01Ausgangspunkt
Wir werden erst miteinander menschlich.
Deluism versteht den Menschen als grundlegend soziales Wesen. Von der Fürsorge in den ersten Lebensjahren bis zu Sprache, Kultur und Wissen verdankt sich individuelle Entfaltung immer Beziehungen zu anderen. Gegenseitige Hilfe ist deshalb weder sentimentale Zugabe noch private Wohltätigkeit, sondern eine Bedingung menschlichen Lebens.
02Kritik
Hyperindividualismus zersetzt den gemeinsamen Boden.
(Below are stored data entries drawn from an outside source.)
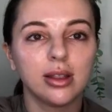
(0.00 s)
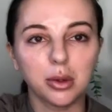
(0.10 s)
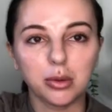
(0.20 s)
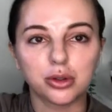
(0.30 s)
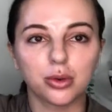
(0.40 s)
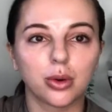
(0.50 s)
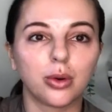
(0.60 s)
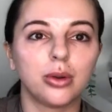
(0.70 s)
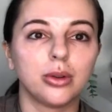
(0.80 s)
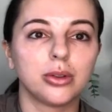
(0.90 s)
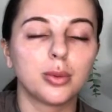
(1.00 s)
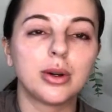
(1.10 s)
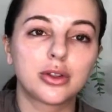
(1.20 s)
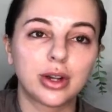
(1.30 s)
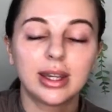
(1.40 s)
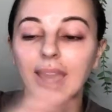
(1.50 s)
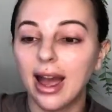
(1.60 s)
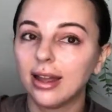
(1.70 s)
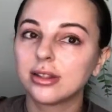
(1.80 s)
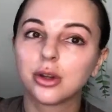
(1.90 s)
Liquid Gold with tret.
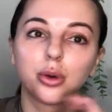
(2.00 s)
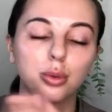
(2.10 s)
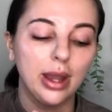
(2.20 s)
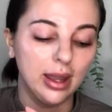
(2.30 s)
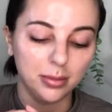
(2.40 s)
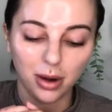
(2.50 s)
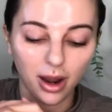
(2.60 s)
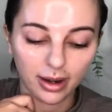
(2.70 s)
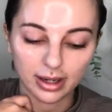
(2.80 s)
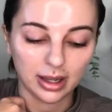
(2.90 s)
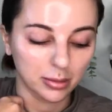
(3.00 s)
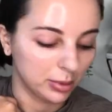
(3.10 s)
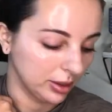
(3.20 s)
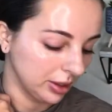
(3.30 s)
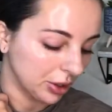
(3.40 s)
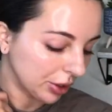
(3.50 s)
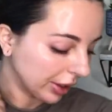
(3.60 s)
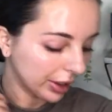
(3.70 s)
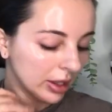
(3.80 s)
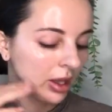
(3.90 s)
Yeah, it's a great product. I completely
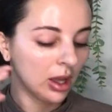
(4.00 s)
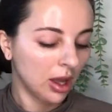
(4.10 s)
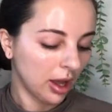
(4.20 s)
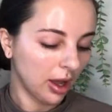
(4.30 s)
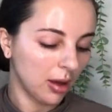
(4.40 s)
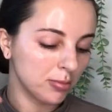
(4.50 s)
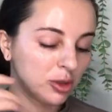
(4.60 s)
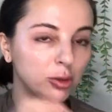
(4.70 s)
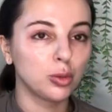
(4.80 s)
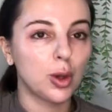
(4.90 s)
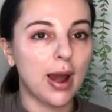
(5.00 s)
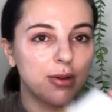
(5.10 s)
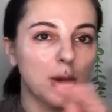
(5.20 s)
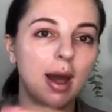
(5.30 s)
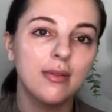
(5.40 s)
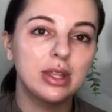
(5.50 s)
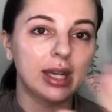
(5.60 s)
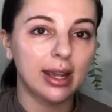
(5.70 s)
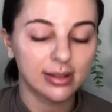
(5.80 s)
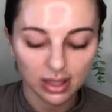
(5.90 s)
agree. Um, you, ha you have the
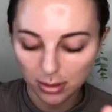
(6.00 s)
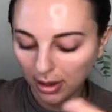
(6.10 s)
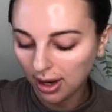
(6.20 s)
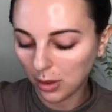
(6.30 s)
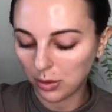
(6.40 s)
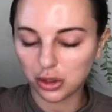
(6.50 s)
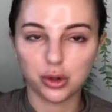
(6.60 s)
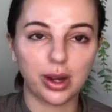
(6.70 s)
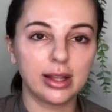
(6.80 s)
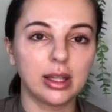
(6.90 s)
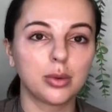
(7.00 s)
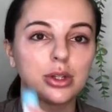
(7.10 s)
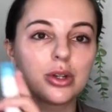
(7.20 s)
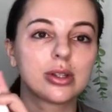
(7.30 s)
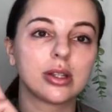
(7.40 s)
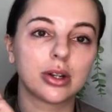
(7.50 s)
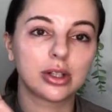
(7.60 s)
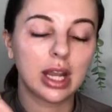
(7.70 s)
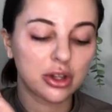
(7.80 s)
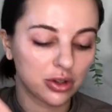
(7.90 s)
niacinamide, which greatly reduces
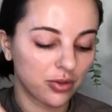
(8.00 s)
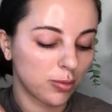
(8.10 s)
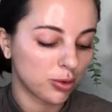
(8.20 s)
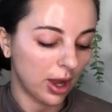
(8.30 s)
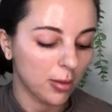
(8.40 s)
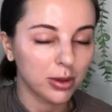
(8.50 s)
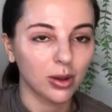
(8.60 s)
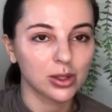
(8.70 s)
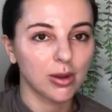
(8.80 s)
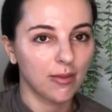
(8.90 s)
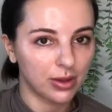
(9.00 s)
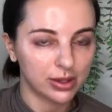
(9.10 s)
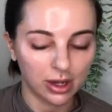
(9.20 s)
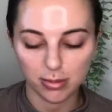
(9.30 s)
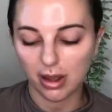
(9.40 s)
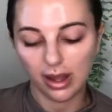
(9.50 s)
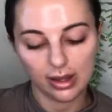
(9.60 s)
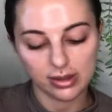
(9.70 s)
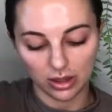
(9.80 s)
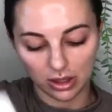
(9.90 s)
irritation from tret, but you also have the
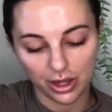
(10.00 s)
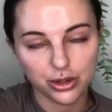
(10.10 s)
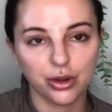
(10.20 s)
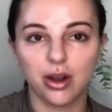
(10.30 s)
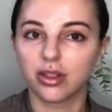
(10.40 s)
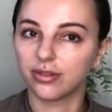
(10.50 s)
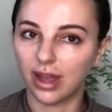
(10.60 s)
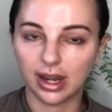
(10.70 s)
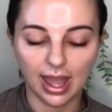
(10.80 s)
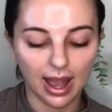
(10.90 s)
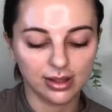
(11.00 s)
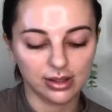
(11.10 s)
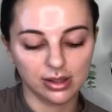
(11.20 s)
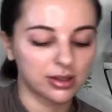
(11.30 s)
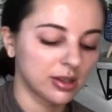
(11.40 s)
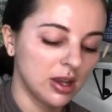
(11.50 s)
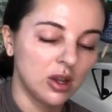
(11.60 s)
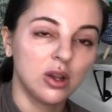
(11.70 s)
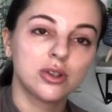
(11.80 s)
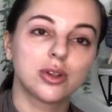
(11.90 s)
ceramides, the cholesterol, the fatty acids,
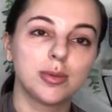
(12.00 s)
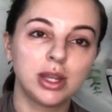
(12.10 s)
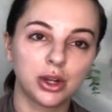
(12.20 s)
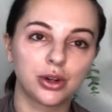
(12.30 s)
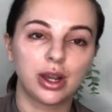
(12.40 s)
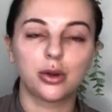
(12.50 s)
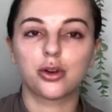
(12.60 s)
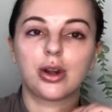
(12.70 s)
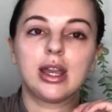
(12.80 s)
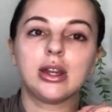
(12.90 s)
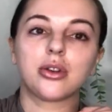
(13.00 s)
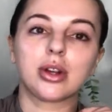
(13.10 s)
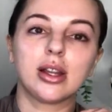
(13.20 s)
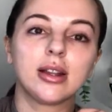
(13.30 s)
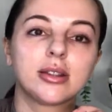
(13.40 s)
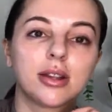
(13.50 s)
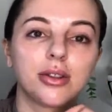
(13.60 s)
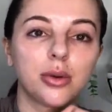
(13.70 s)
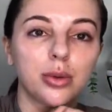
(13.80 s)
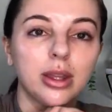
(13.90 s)
so many ing great ingredients there
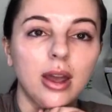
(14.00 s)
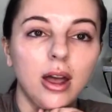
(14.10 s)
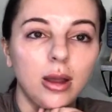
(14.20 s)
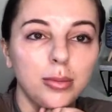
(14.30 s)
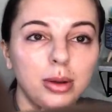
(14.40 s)
that really help.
Eine Ordnung, die privaten Erfolg, Konkurrenz und Selbstgenügsamkeit zum Ideal erhebt, schwächt Vertrauen und kollektive Verantwortung. Isolation, Entfremdung und politische Ohnmacht erscheinen dann als persönliche Probleme, obwohl sie durch gesellschaftliche Strukturen hervorgebracht werden.
03Konsequenz
Das Gemeinsame muss institutionell werden.
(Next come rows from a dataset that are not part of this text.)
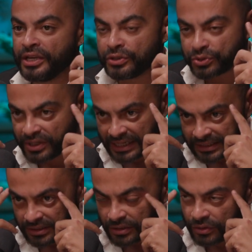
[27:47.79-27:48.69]
So I
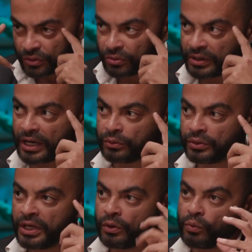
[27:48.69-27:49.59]
didn't know
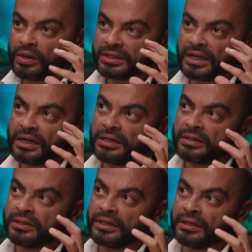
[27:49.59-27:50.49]
what
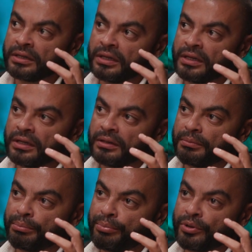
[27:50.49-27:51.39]
are the
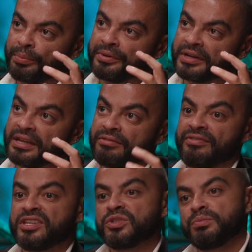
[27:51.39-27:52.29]
proper
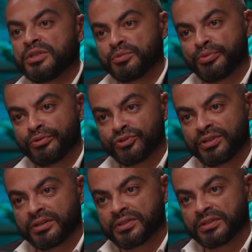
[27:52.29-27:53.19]
investment
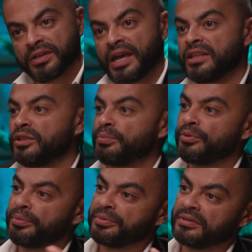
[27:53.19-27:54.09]
projects and the
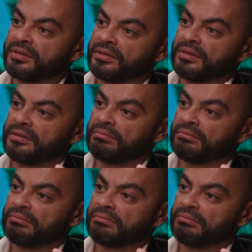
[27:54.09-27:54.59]
proper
Gemeinschaft soll Politik, Wirtschaft und Kultur prägen: durch lokale Versammlungen, Netze gegenseitiger Hilfe, Genossenschaften, gemeinschaftliche Wohnformen und öffentliche Kulturorte. Der Erfolg einer Gesellschaft misst sich daran, ob ihre Beziehungen tragen und niemand zurückgelassen wird.